ASSIGNMENT: Whenever a line in the data below includes the string "word", copy it out.

Collected data

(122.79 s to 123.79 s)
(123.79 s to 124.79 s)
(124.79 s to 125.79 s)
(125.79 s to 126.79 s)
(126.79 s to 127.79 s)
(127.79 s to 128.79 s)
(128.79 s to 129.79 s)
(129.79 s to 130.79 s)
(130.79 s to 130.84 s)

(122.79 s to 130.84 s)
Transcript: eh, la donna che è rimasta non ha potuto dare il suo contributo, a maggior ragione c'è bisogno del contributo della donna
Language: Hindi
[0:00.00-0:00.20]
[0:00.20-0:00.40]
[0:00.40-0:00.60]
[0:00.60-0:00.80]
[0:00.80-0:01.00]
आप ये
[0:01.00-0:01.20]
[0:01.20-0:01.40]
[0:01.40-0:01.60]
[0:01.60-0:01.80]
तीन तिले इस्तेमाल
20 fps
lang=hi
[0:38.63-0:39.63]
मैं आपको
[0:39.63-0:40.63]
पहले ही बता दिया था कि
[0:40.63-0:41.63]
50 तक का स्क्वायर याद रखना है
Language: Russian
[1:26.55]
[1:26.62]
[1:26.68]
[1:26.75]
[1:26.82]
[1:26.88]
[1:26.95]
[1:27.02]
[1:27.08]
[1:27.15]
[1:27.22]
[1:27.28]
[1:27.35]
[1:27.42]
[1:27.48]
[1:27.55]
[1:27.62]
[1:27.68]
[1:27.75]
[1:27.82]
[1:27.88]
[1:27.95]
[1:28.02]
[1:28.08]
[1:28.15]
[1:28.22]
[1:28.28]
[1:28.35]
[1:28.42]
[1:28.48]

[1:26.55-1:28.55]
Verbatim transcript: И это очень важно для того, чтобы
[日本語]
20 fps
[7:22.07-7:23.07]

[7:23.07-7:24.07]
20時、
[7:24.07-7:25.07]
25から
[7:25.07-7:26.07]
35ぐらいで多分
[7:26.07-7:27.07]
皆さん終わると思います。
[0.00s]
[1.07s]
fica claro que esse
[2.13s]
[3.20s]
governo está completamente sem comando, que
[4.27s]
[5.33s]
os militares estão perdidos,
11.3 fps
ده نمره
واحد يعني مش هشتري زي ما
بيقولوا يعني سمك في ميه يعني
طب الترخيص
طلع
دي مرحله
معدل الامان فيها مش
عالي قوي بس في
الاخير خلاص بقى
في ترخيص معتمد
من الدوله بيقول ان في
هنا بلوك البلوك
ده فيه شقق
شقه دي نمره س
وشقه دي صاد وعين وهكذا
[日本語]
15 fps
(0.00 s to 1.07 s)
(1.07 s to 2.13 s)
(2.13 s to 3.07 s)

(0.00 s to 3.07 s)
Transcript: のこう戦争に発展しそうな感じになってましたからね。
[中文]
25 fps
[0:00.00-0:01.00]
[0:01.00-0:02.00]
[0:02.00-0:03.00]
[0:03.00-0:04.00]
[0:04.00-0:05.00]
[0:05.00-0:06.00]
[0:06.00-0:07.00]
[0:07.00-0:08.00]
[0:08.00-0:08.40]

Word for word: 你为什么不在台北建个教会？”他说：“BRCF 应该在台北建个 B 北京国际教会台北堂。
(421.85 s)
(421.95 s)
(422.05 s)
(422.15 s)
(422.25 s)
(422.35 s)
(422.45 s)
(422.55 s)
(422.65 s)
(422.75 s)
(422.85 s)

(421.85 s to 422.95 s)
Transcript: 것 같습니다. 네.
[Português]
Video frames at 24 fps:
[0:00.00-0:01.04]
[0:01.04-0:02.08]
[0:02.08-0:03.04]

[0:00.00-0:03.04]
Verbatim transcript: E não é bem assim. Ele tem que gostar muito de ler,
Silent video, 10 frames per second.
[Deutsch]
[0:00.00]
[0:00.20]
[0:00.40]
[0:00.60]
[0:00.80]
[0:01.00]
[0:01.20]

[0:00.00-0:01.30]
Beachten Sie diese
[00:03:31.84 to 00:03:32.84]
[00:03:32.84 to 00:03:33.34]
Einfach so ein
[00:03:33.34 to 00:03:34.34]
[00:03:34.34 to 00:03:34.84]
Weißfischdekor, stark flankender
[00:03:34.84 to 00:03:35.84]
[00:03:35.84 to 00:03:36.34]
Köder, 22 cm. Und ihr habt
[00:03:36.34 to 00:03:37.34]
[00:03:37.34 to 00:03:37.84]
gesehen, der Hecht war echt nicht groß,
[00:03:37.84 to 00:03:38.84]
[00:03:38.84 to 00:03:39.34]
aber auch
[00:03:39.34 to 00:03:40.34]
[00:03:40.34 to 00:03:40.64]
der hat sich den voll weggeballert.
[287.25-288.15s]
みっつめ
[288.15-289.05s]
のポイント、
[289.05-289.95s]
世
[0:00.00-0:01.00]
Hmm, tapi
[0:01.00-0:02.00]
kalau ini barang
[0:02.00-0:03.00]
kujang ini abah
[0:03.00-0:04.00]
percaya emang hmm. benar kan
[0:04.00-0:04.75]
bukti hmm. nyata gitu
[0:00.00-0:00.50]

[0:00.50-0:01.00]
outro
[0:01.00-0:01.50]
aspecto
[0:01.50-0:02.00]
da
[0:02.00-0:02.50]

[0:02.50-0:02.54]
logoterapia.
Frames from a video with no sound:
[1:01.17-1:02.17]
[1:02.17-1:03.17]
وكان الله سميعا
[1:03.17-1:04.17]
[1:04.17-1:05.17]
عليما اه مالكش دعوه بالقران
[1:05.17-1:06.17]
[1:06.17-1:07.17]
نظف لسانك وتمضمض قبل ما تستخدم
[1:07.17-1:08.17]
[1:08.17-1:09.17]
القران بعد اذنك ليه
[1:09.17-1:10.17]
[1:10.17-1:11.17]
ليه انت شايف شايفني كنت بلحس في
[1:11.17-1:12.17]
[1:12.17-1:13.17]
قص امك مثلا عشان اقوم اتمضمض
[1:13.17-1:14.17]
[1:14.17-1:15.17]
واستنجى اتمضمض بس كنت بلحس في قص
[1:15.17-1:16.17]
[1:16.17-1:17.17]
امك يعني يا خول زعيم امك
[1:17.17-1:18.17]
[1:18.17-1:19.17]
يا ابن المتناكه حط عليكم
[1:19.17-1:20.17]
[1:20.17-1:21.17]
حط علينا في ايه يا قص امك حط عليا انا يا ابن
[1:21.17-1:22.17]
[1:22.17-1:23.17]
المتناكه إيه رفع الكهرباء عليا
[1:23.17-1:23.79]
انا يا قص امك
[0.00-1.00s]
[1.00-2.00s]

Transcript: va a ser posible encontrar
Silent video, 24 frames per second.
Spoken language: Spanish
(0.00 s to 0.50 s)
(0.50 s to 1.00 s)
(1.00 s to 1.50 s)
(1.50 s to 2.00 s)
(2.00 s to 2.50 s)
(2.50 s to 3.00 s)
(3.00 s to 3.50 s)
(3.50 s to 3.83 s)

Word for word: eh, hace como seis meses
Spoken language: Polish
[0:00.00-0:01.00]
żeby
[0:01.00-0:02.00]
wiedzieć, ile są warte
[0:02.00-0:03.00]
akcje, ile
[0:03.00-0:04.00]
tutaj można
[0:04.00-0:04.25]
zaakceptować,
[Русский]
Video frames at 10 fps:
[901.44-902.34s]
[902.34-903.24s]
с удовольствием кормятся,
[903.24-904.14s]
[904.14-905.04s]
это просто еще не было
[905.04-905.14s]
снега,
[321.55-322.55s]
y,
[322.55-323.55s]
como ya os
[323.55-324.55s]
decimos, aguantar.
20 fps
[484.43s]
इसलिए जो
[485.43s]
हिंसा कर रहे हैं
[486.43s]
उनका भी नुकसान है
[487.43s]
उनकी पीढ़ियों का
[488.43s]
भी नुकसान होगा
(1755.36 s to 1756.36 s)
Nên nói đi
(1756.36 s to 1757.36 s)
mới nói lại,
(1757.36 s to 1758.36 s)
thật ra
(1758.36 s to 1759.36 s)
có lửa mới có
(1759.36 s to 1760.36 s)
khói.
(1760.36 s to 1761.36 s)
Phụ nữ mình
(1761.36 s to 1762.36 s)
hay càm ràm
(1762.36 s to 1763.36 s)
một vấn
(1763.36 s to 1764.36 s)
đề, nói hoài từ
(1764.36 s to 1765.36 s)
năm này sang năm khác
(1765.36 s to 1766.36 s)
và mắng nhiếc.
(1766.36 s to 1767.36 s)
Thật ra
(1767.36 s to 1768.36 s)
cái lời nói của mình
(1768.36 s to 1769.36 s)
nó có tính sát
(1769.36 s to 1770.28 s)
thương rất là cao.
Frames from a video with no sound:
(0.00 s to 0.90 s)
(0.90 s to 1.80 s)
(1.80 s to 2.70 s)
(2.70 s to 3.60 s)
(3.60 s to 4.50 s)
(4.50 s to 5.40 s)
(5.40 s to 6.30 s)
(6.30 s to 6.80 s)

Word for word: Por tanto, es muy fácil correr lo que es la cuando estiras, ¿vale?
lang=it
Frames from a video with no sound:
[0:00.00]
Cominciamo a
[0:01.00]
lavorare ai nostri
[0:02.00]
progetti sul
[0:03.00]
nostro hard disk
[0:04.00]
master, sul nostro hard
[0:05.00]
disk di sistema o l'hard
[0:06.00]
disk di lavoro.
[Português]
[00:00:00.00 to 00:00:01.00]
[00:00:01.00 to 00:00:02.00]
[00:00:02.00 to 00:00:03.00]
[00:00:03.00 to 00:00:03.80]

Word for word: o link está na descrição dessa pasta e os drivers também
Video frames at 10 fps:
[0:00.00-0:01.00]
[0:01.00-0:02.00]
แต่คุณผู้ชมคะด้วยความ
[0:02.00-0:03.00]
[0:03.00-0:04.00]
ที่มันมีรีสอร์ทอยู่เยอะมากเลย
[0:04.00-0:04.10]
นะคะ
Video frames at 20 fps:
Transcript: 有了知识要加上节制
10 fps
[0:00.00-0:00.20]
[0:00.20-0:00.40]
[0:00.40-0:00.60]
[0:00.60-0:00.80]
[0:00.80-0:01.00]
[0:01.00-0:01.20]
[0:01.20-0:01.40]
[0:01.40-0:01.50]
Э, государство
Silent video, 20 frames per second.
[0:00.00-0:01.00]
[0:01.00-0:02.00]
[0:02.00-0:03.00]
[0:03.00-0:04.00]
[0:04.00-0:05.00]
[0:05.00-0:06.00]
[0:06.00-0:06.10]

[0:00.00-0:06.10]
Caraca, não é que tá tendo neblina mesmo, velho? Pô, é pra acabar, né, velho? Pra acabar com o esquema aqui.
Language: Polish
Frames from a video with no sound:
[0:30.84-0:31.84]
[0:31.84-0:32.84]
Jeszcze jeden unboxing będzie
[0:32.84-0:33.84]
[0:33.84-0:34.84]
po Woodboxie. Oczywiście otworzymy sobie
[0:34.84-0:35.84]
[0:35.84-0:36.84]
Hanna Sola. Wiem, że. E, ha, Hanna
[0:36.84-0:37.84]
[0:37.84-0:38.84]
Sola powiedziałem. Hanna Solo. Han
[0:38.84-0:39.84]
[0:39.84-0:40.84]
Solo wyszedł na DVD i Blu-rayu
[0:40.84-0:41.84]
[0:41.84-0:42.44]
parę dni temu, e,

ANSWER SPACE:
Word for word: 你为什么不在台北建个教会？”他说：“BRCF 应该在台北建个 B 北京国际教会台北堂。
Word for word: eh, hace como seis meses
Word for word: Por tanto, es muy fácil correr lo que es la cuando estiras, ¿vale?
Word for word: o link está na descrição dessa pasta e os drivers também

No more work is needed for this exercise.